# maggots on top of lid



## Coppertop (Aug 13, 2011)

I'm in the process of starting my first fruit fly cultures, and so far everything has been going okay. But when I checked on my cultures this morning, I found 15-20 of the maggots on the _outside_ of the lids. It appears as though they bore through the top of the cloth used for ventilation.

I am using 32oz deli cups with ventilation lids supplied by Josh's frogs; I tried doing a search on the forum, and couldn't come up with any cases like this. The lids were not loose in any areas. Did I do anything wrong in setting up these cultures?


----------



## beatusb (May 3, 2011)

Can't say you did something wrong, unless you poked the hole yourself. I would make sure the lid was fully on. If it was and the cloth on the top has a hole large enough for escape, change the lid.


----------



## EntoCraig (May 17, 2011)

are they reused lids? after a few times of washing the cloth becomes very loose... I only reuse a few times.


----------



## Coppertop (Aug 13, 2011)

both lids were on tight, and the cloth had no holes. It looks as if the maggots crawled in between the cloth and the lid, and then escaped to the top of the lid via the ventilation holes. In any case, I changed the lids.

Could it be possible that these are faulty lids? It just seems so strange that no one has reported this before...



EntoCraig said:


> are they reused lids? after a few times of washing the cloth becomes very loose... I only reuse a few times.

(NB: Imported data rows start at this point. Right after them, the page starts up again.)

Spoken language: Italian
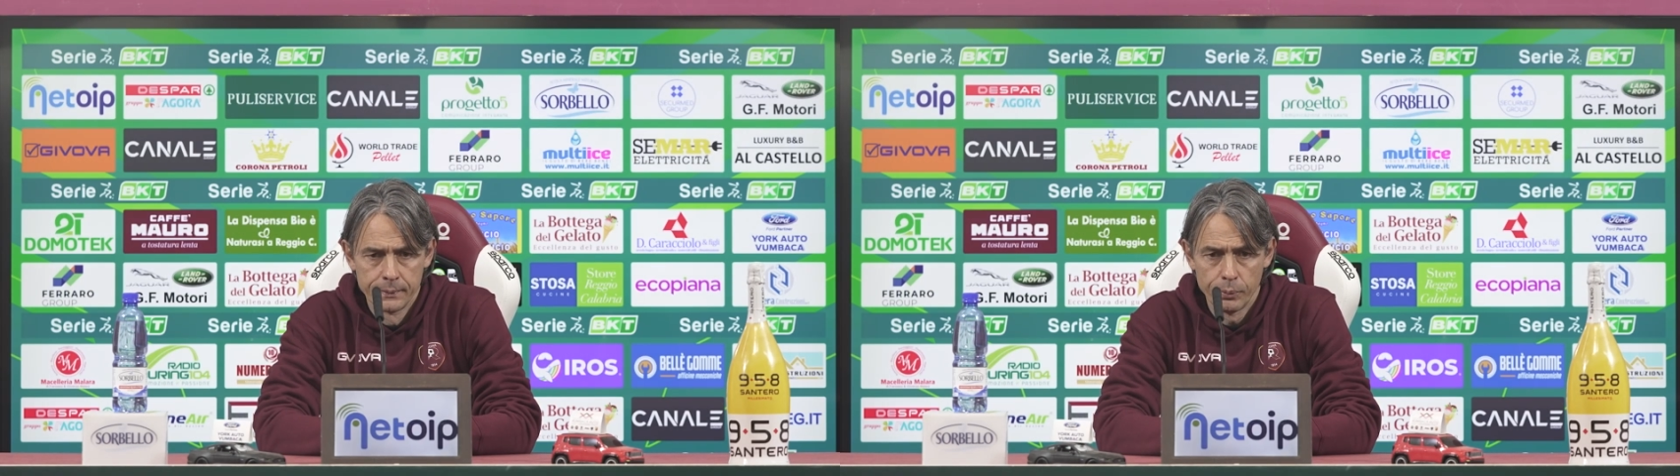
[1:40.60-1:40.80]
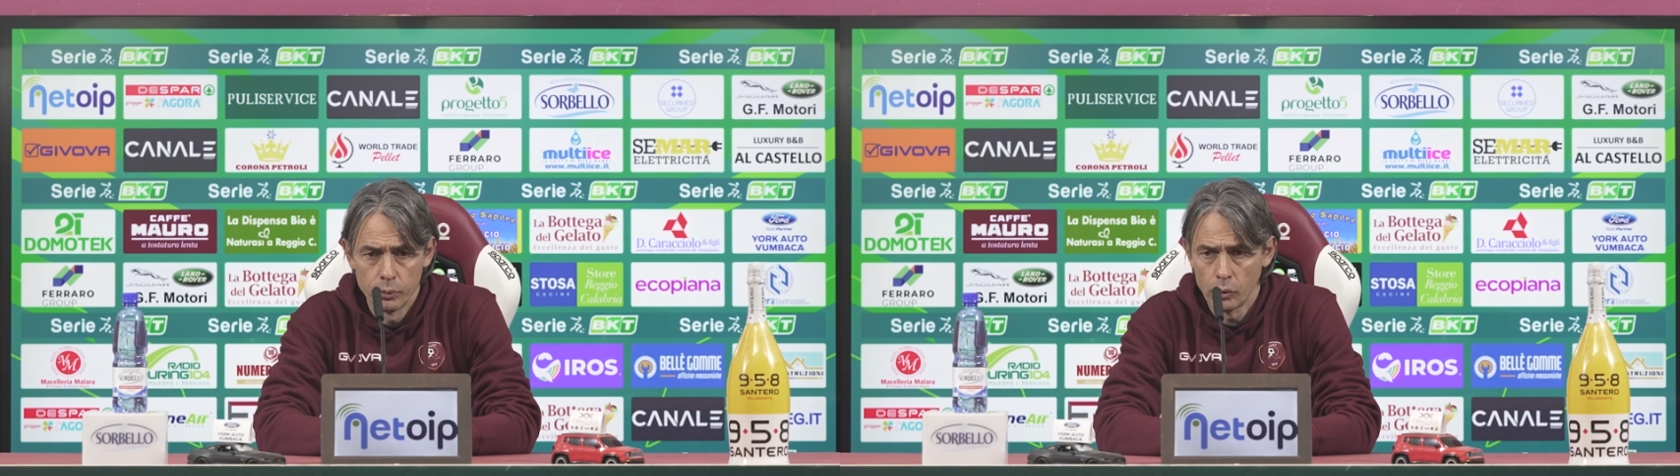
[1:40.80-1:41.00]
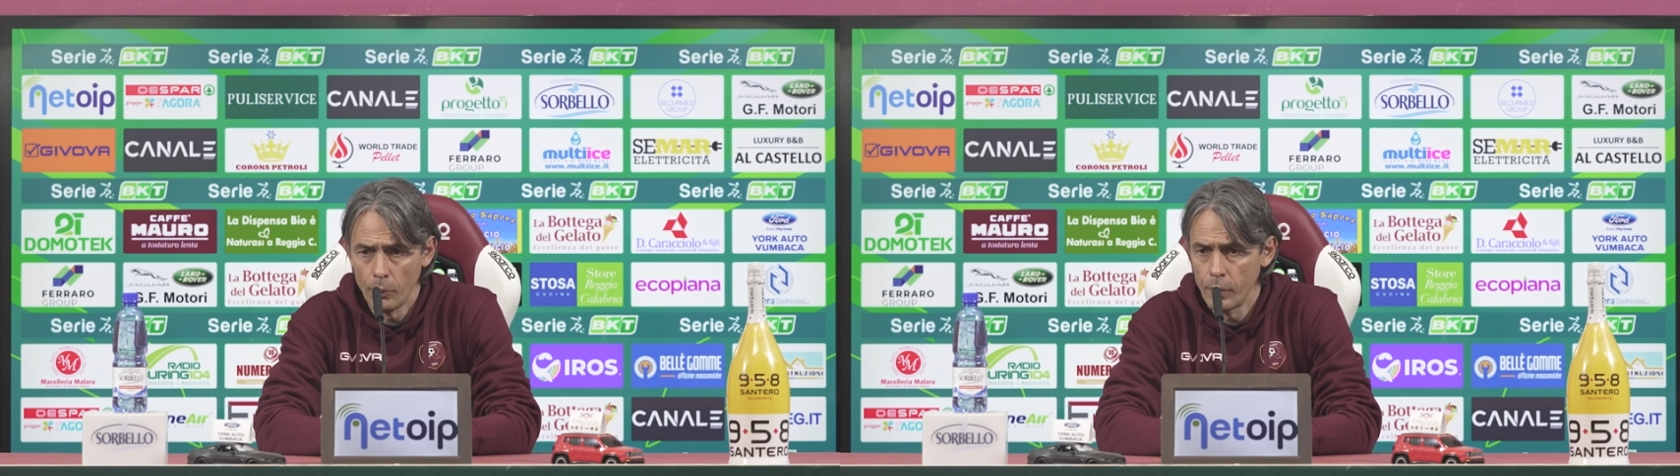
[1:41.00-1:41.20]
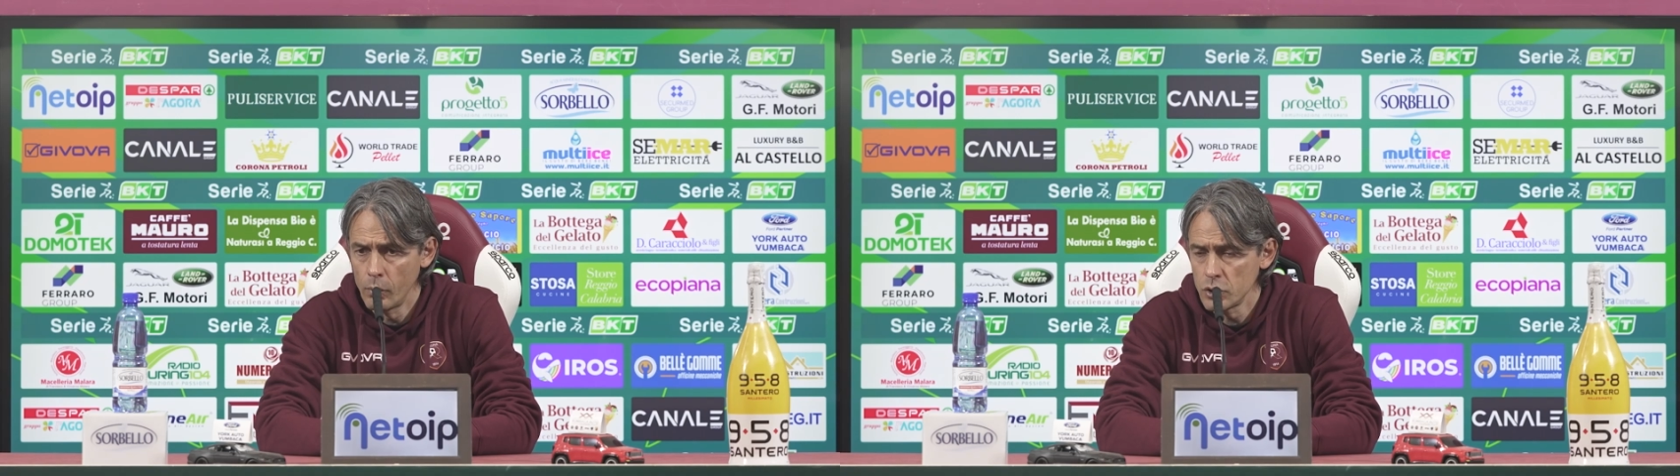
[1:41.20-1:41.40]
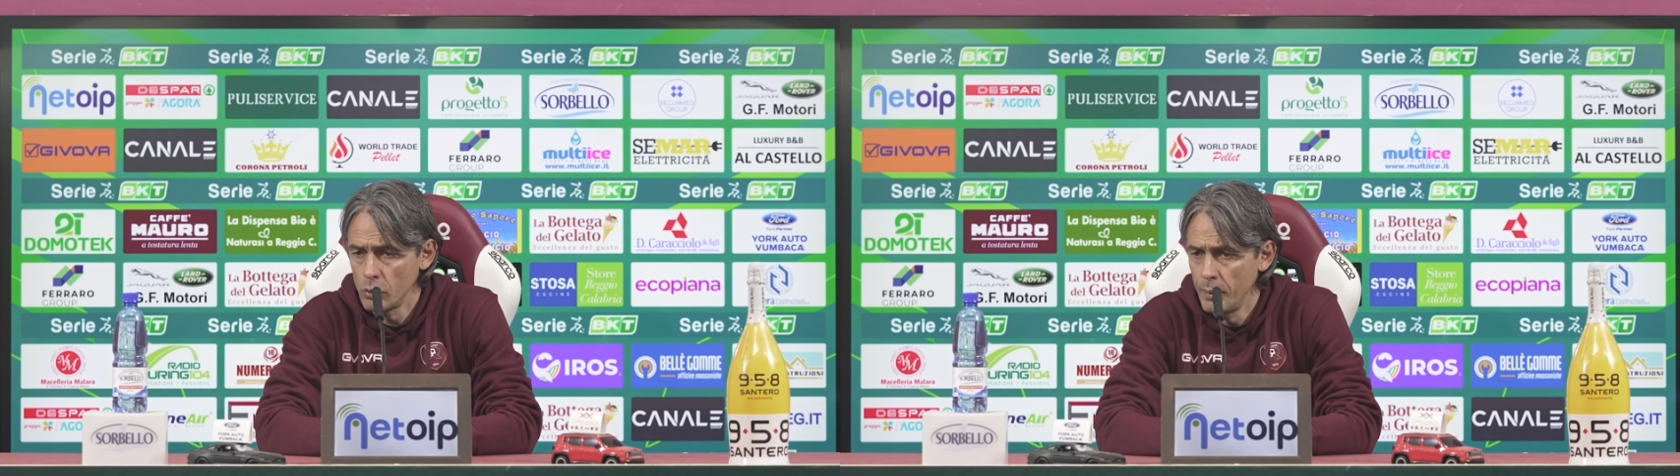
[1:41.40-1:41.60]
purtroppo in
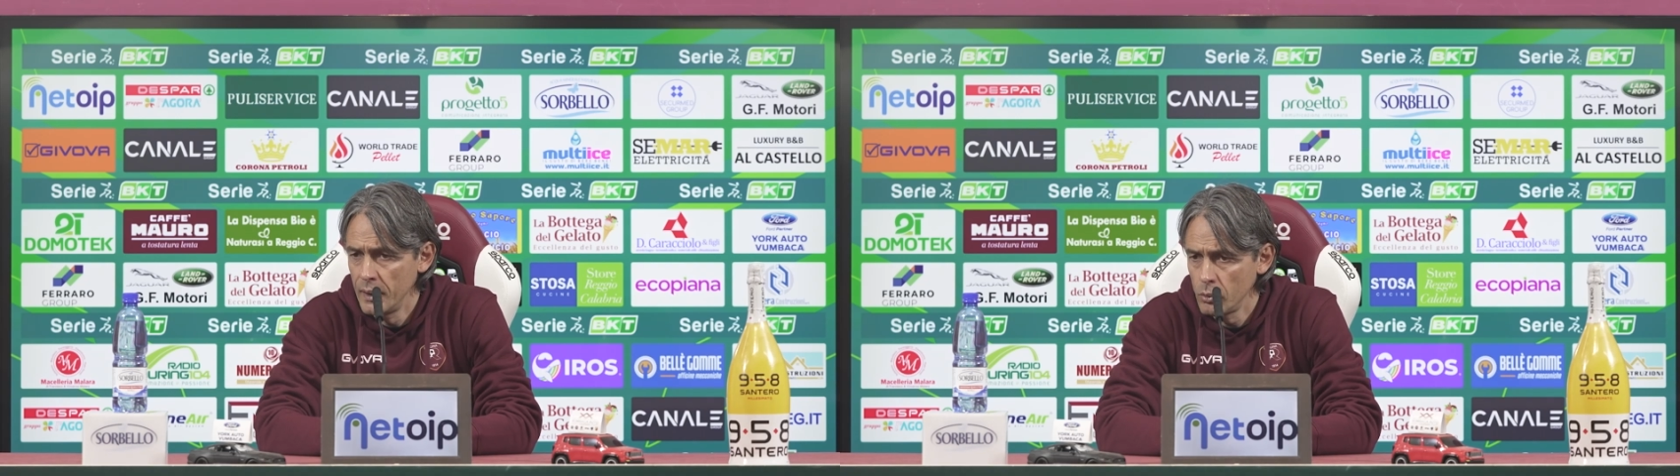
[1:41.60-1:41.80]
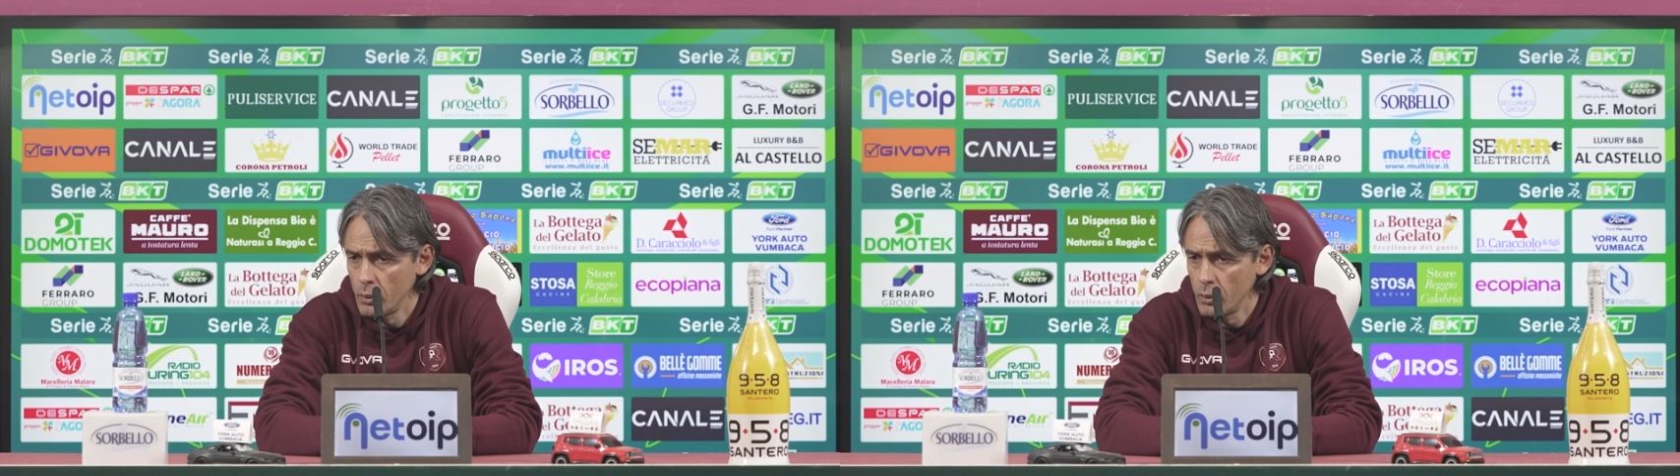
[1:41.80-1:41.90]
questo momento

Nope, everything is brand new. These are my first homemade fruit fly cultures


----------



## EntoCraig (May 17, 2011)

Lids or just one lid? Its more likely you got a bad lid then a whole batch going out wrong.


----------



## Coppertop (Aug 13, 2011)

EntoCraig said:


> Lids or just one lid? Its more likely you got a bad lid then a whole batch going out wrong.


I found maggots on the tops of both of the two cultures I set up. 

so at least two lids


----------



## joshsfrogs (May 6, 2004)

Is the fabric coming loose from the lid? That can happen if it doesn't get sealed properly when they make the lids.

Contact us through our site and we can put a claim in with the manufacturer and get you taken care of.


----------



## JeffP (Mar 2, 2010)

I've had this happen occasionally. It seems that if it's extra wet, the paper gets mushy and they find their way through.


----------



## Coppertop (Aug 13, 2011)

looks like they're getting through again, on a new set of lids.... I literally just set these up less than 5 minutes ago.


----------



## Eric Walker (Aug 22, 2009)

how do you have larva allready if you just set up the cultures? I have been reuseing my lids for about 2 years now and i am just starting to get some wearing through and I use a bleach solution when cleaning. they are pretty tough.


----------



## frogfreak (Mar 4, 2009)

Looks like I'm not the only one having problems. These newer lids being supplied are not the same quality as the older ones. I have had fliers getting in and larva getting out. I now have to check every single lid before I use it. There are a lot where the material is coming loose.


----------



## EntoCraig (May 17, 2011)

This isnt adding up for me... 

How dose a brand new culture even have maggots already? The lids look perfect, with no holes. they are not coming from the inside, they are outside and crawling up to the smell of the media.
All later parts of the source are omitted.